An Open Letter to the Campaign Against Sex Robots
Trying to ban pleasure androids is both misguided and needlessly cruel.
People thought novels would corrupt women’s virtue—whatever that means. Cars would lead to immoral assignations in their spacious back seats. The Pill would create a wildly promiscuous generation. The Internet was going to doom the planet, what with it allowing easy access to sexually explicit materials.
Now we have the Campaign Against Sex Robots. Created by two years ago by Erik Billing of the University of Skövde (Sweden) and Kathleen Richardson of De Montfort University (United Kingdom), they are outspoken, to put it mildly, against the development of sex robots—and, recently, even sex dolls.
We need to talk about sex with robots
On the surface, the Campaign Against Sex Robots has some valid points: mainly that the impact of sexual devices, especially those in the form of women, could have a negative effect on society and that further study is needed.
The site says: “As humanoid robots become more widespread it is necessary to develop an engaged ethical response to the development of these new technologies.”
Things are moving so fast
It’s not hard, or even necessary, to argue with this. Humanity has undergone more change in the last few years than it has ever had to deal with before Industries, belief systems, social structures, and institutions have been either shaken to their foundations or completely restructured.
So, considering this breakneck speed of change it’s not just a good idea for us to take every opportunity to pause and think things through, but also to try and put the brakes on things that might detrimental.
Don’t panic
In regards to the Campaign Against Sex Robots, I used the words ”on the surface” intentionally. While the campaign does have some good points, it is also an example of having an alarmist attitude—one that could easily even end up harming more people that it tries to save.
On that same page that presents the campaign’s idea of “an engaged ethical response,” it also lists the group’s agenda, beginning with “We believe the development of sex robots further sexually objectifies women and children.”
The points are too many to go into here but, at the risk of oversimplifying the position, it comes down to believing that creating and finding pleasure in sex robots and sex dolls would somehow lead to further sexual exploitation of human beings.
Exploitation or hysteria?
You may scratch your head at this—I certainly did. Give them credit, though they do list one published paper to back up the campaign. The problem is that “The Asymmetrical ‘Relationship’: Parallels Between Prostitution and the Development of Sex Robots” was written by Kathleen Richardson herself.
That, in itself, isn’t that bad but the references she cites are, at best, tangential to the specific idea of a negative impact of sex robots and sex dolls.
But let’s put aside the Campaign Against Sex Robots, itself as an entity, aside and look at sex robots, and why banning them is impossible, ill-advised, as well as a form of sexual prejudice.
Money will always win
Making economics almost ridiculously simplified: money will find a way. If people want something then someone, somewhere, will build and sell it. We have already reported on the China’s 15 billion (with a ‘B’) sex toy industry, and how sex dolls—and eventually sex robots—promise to become a staggeringly large part of the economy.

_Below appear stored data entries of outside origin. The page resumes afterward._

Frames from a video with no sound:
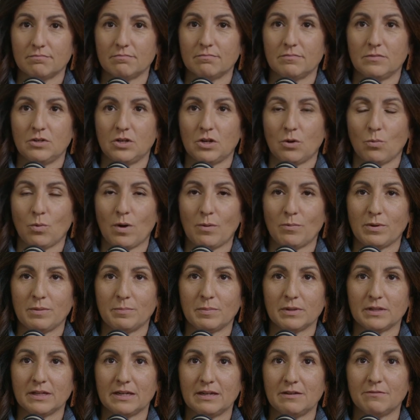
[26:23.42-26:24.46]
you know what we
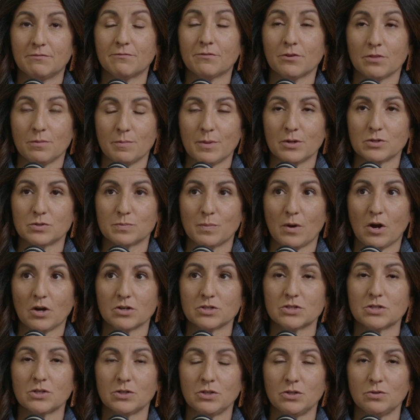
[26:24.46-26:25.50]
believe for the most part.
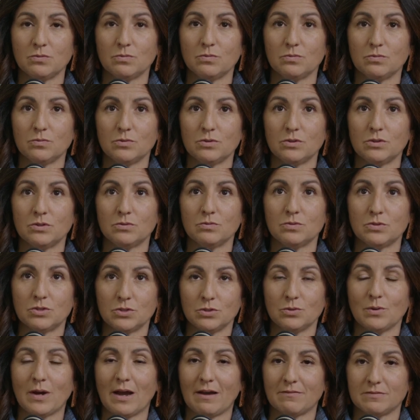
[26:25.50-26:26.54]
So you you
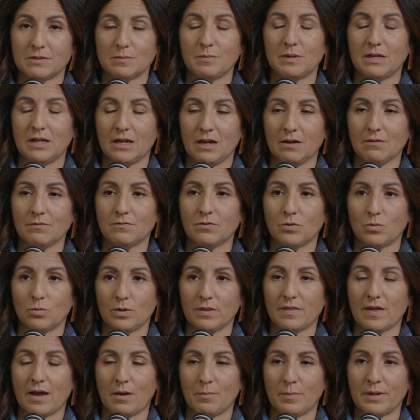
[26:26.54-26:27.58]
do have to be careful with
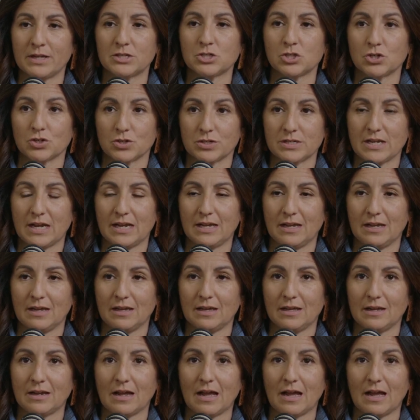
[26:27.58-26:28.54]
how much yeah. you're taking in.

Putting prohibitive laws in place, both in China as well as in any other country is completely futile. Even if laws banning sex robots and sex dolls were enacted, you’d just push the money underground where there will be no regulations at all. And so no way of monitoring what kind of robots are being produced or who they are being sold to.
Instead of calling for a ban on sex robots, it would be much wiser to work with developers instead of against them. Creating an adversarial environment, especially one based on a social impact that is as yet unproven, just makes builders and buyers tune out any possibly legitimate concerns.
Is banning sex robots the right thing to do?
So banning sex robots isn’t going to happen. The next question then is why would you want to? Even though the Campaign Against Sex Robots purports to have it all figured out, others wisely say that we don’t know the impact this form of sexual technology would have—at least not yet.
So instead of a Campaign Against Sex Robots, how about calling for, and backing, research on the subject? Especially those that ask the hard questions: Does owning a sex robot change the user’s perception of women? Do they increase, or decrease, sexual exploitation of women and children? Can they be a therapeutic tool for violent sex offenders? Are their ways of using them to help acclimate people to sexual pleasure with robots as well as human beings?
The bottom line is we don’t know. Because we don’t know we can’t very well be banning them, particularly when we might end up outlawing or stigmatizing what could end up being invaluable emotional and physical tools.
Or, even more importantly, allowing the development sex robots could be an act of real kindness.
Sex robots and robot love
In the same article we looked at China’s growing sex robot business, a representative of a sex doll company explained the success of his products: “The reason for the popularity of sex dolls, in all the countries, is the same: To cure loneliness.”
I’ll let that sink in for a moment. Not because these dolls are infinitely submissive female surrogates; not because they are training wheels for misogyny against real women. They are selling because people are lonely.hey simply want to be with someone, anyone.
This is not just true in China. We’ve also covered doll and sexbot owners who have deep emotional connections with them in addition to sexual relationships.
June Korea, who we covered as having a relationship with his doll, Eva, said: “We go shopping, dining, driving, and even travel together just like ordinary people do in their real lives. We laugh and cry, we feel happy and lonely just like all people living in our urban world.”
The right to pleasure
This is another question that needs to be addressed, long before we take the Campaign Against Sex Robots seriously: do we have the right to deny someone physical, and especially, emotional pleasure? I would put the critically important word “consensually” in there but sex dolls and bots don’t need it.
Or perhaps not yet. In perhaps a sideways step in having a feeling and responsive sex robot, we also looked at Samantha: an AI-enhanced sex doll that needs to be “seduced” to achieve a form of orgasm. It shows that some sex robot creators aren’t just looking for a pliant doll, but rather one that could perhaps one day become a way for people to explore the intricacies of sex with human beings.
Back to pleasure. Right now the world seems to be fighting that idea: that human beings have the right to love who they wish—again, as long as it is consensual.
If you have a person who finds pleasure with a sex robot do you have the right to tell them that their love is wrong? If no one is being harmed, if they are leading a healthy and happy life, why would you want to take that away from them? To do so, even more so if there is no evidence that any harm would ever be done, is the height of cruelty.
The right to love
I agree with some of what the Campaign Against Sex Robots is saying: that we need to be thoughtful about many of our technological developments. We need to carefully study and research the impact of everything, from drone warfare to genetic engineering, including what—if any—repercussions that could come from the widespread use of sex robots.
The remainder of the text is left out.